> What you should do
Restate all entries exactly. Skip the images.

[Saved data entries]
· · ·

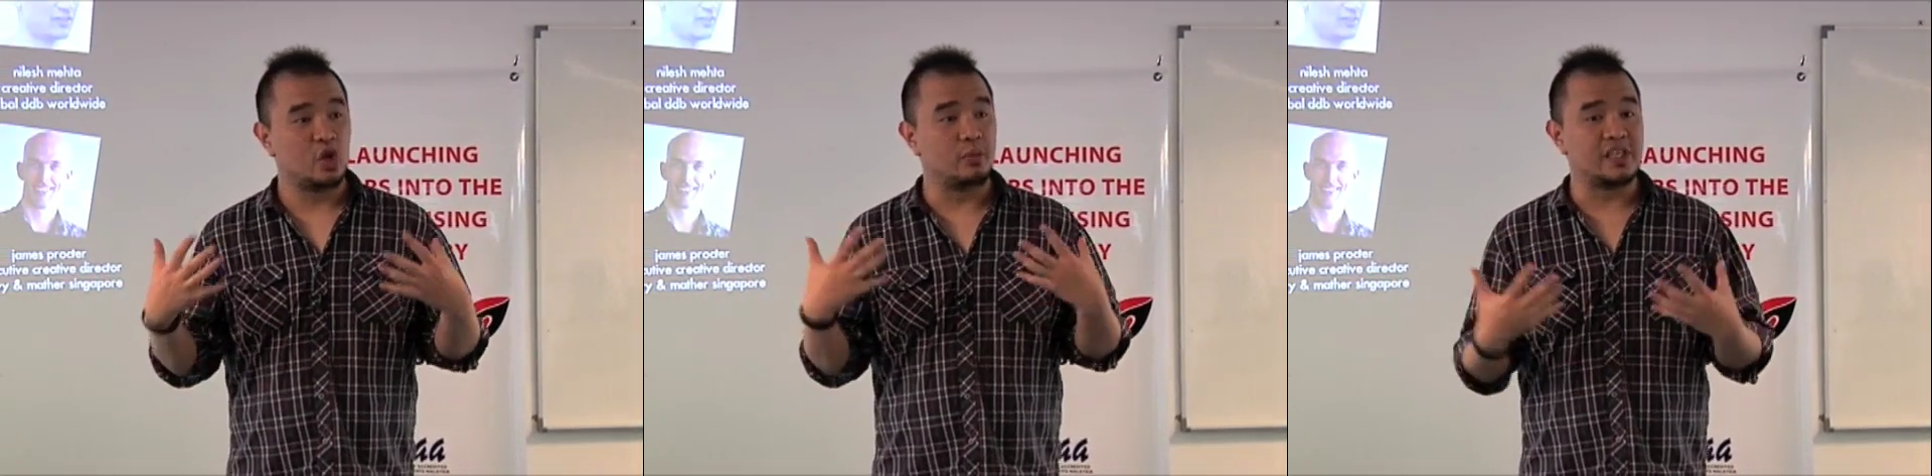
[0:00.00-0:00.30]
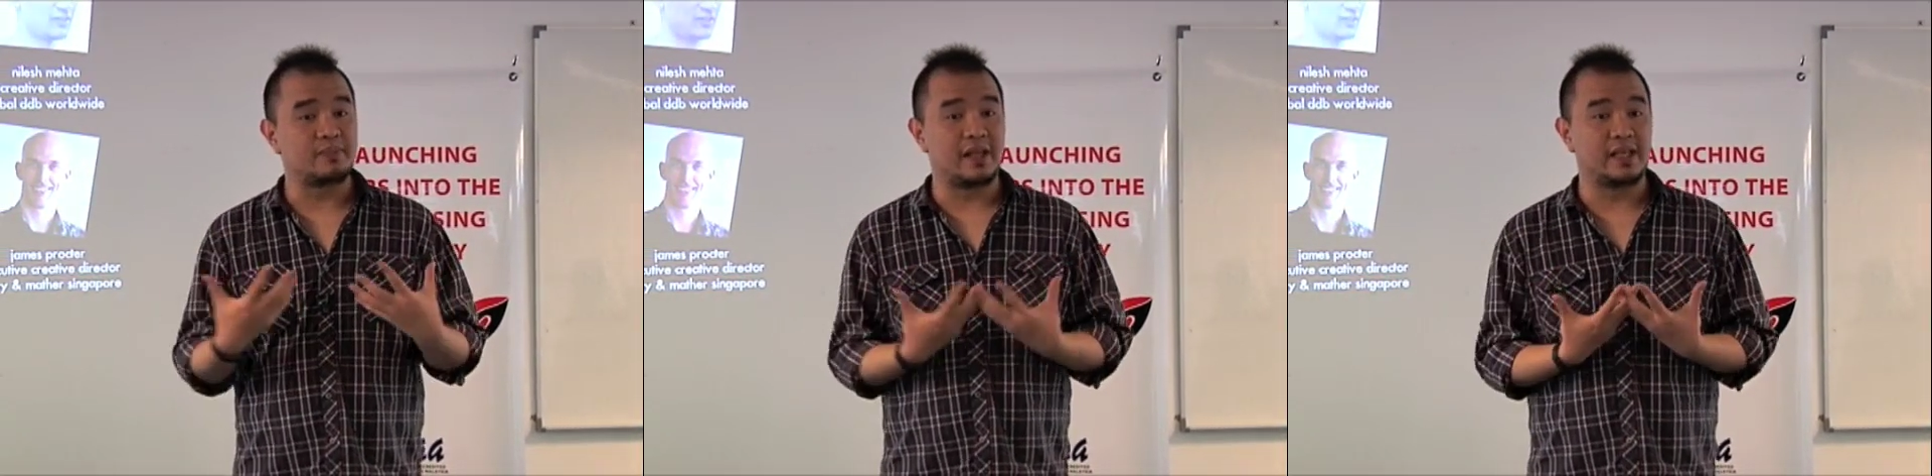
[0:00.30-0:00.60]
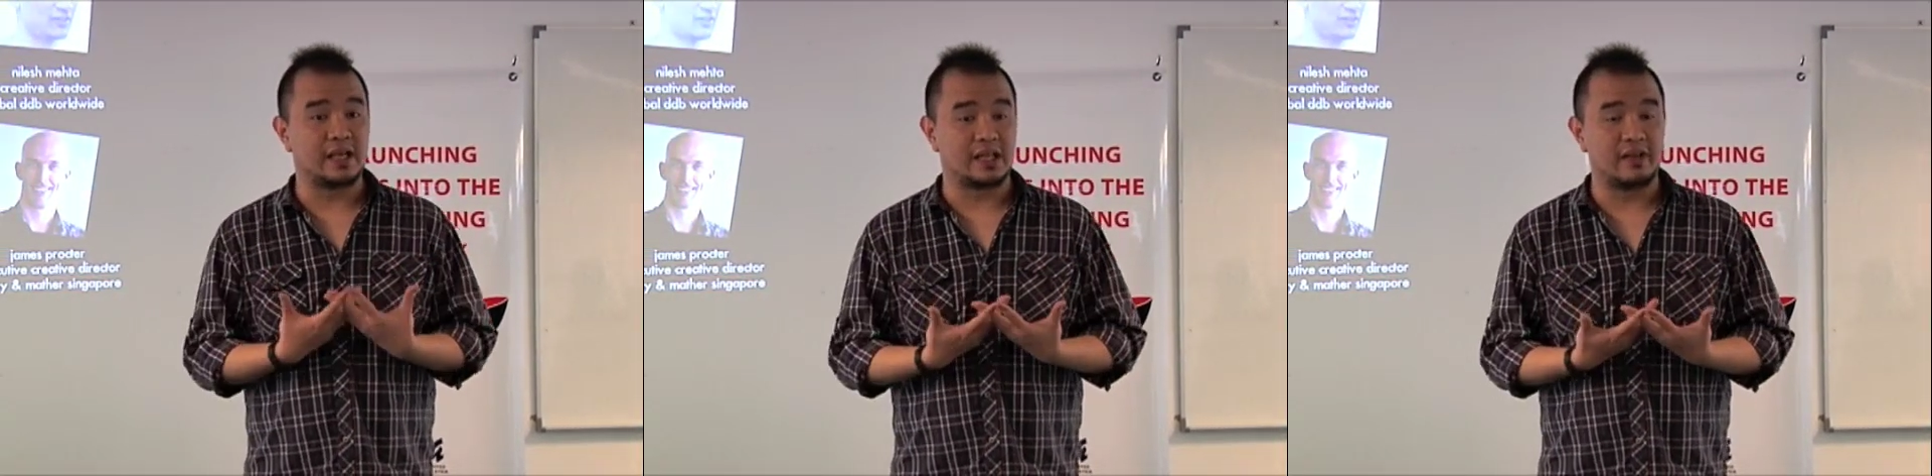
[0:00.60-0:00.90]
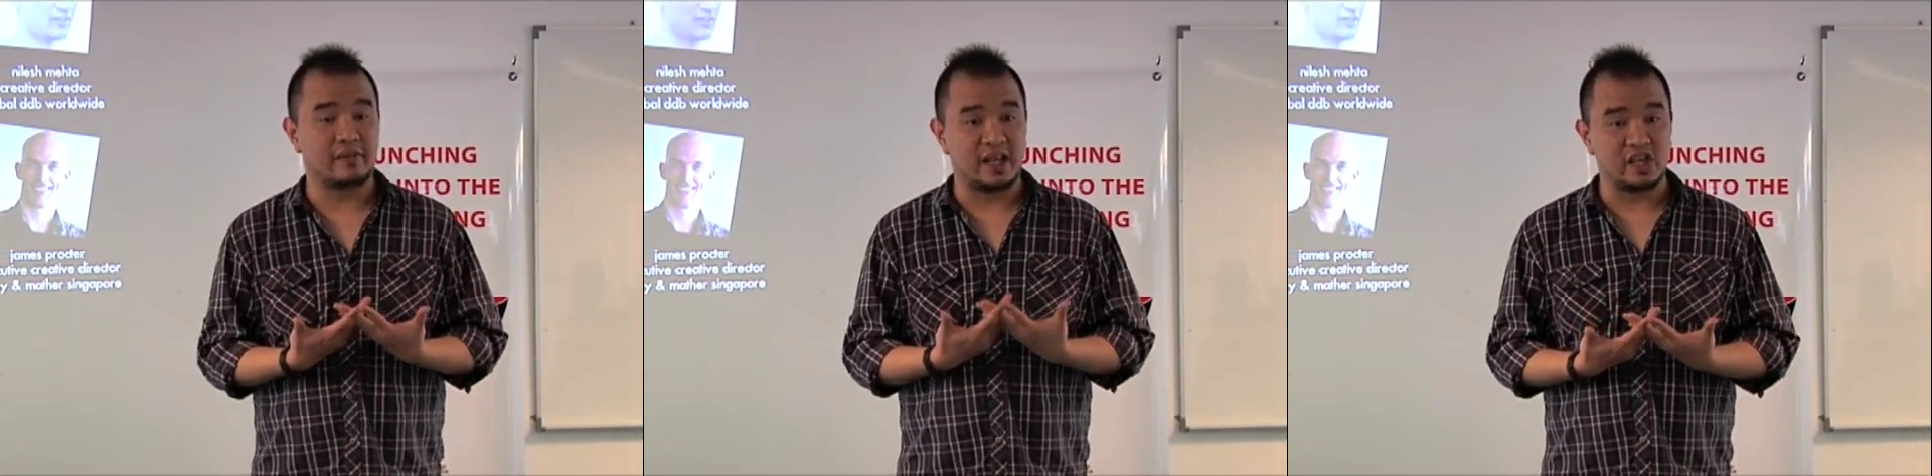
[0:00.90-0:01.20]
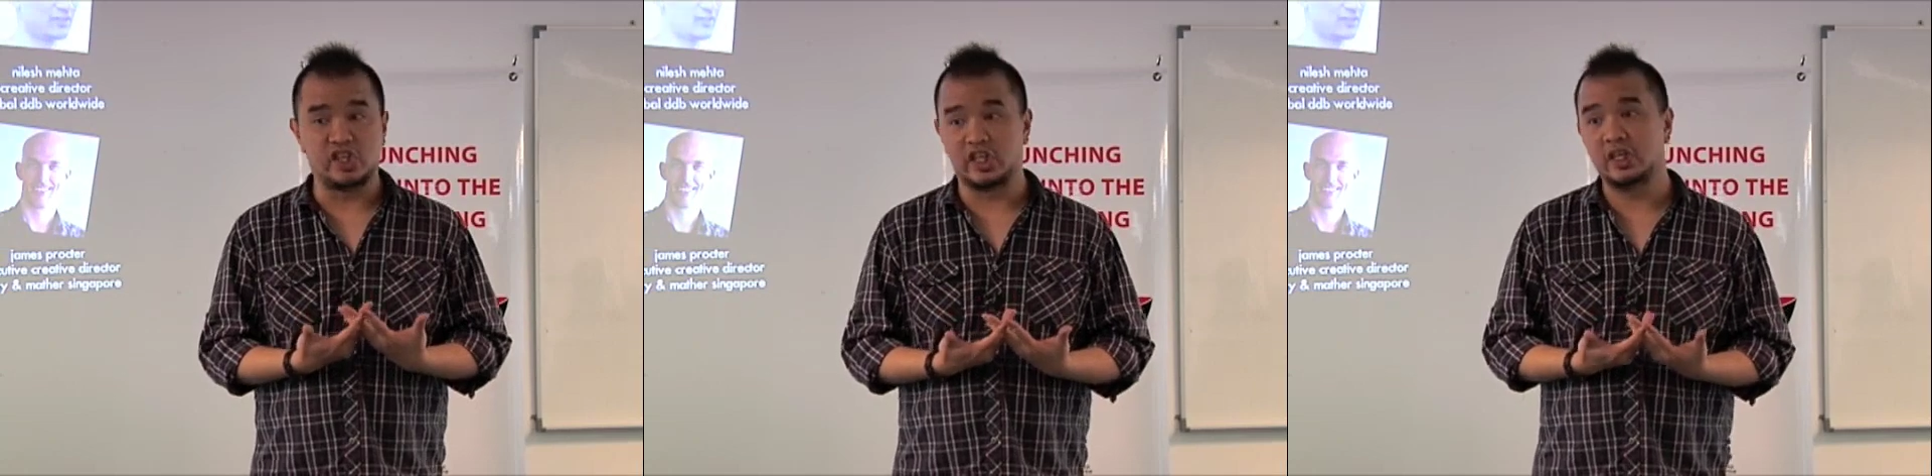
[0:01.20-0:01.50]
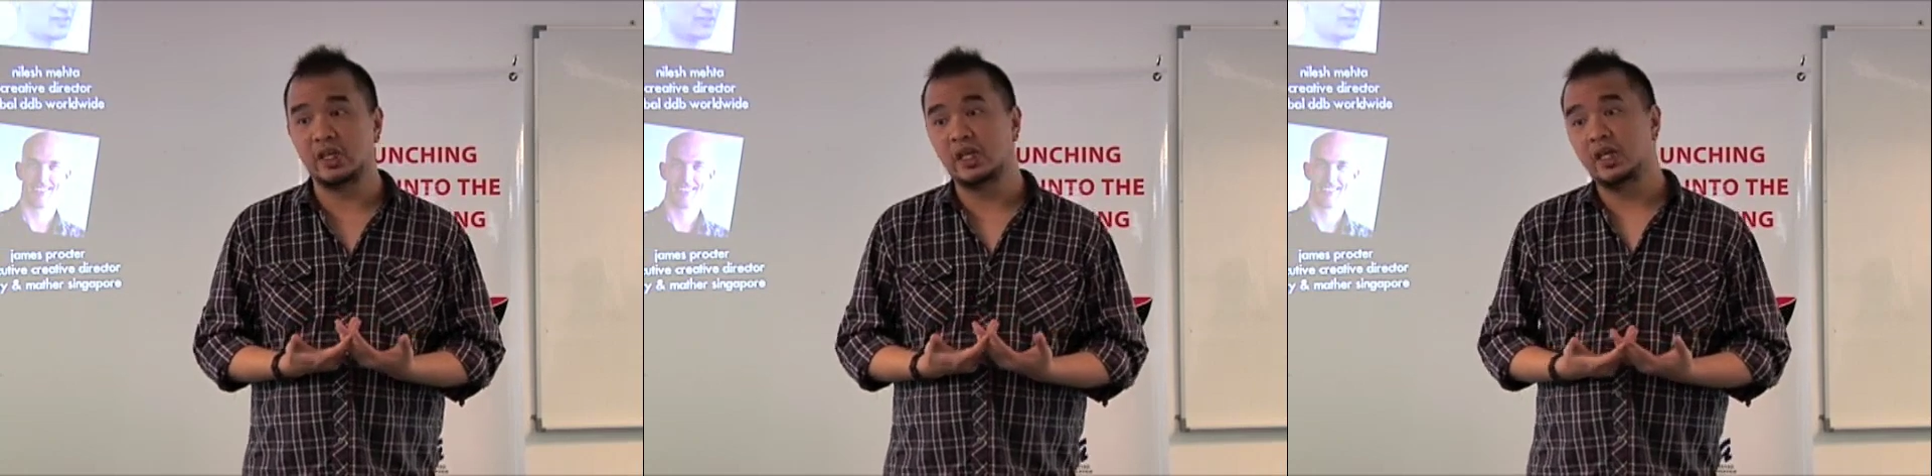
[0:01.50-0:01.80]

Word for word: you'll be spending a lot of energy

· · ·

> Result of the exercise
[0:00.00-0:00.30]
[0:00.30-0:00.60]
[0:00.60-0:00.90]
[0:00.90-0:01.20]
[0:01.20-0:01.50]
[0:01.50-0:01.80]

Word for word: you'll be spending a lot of energy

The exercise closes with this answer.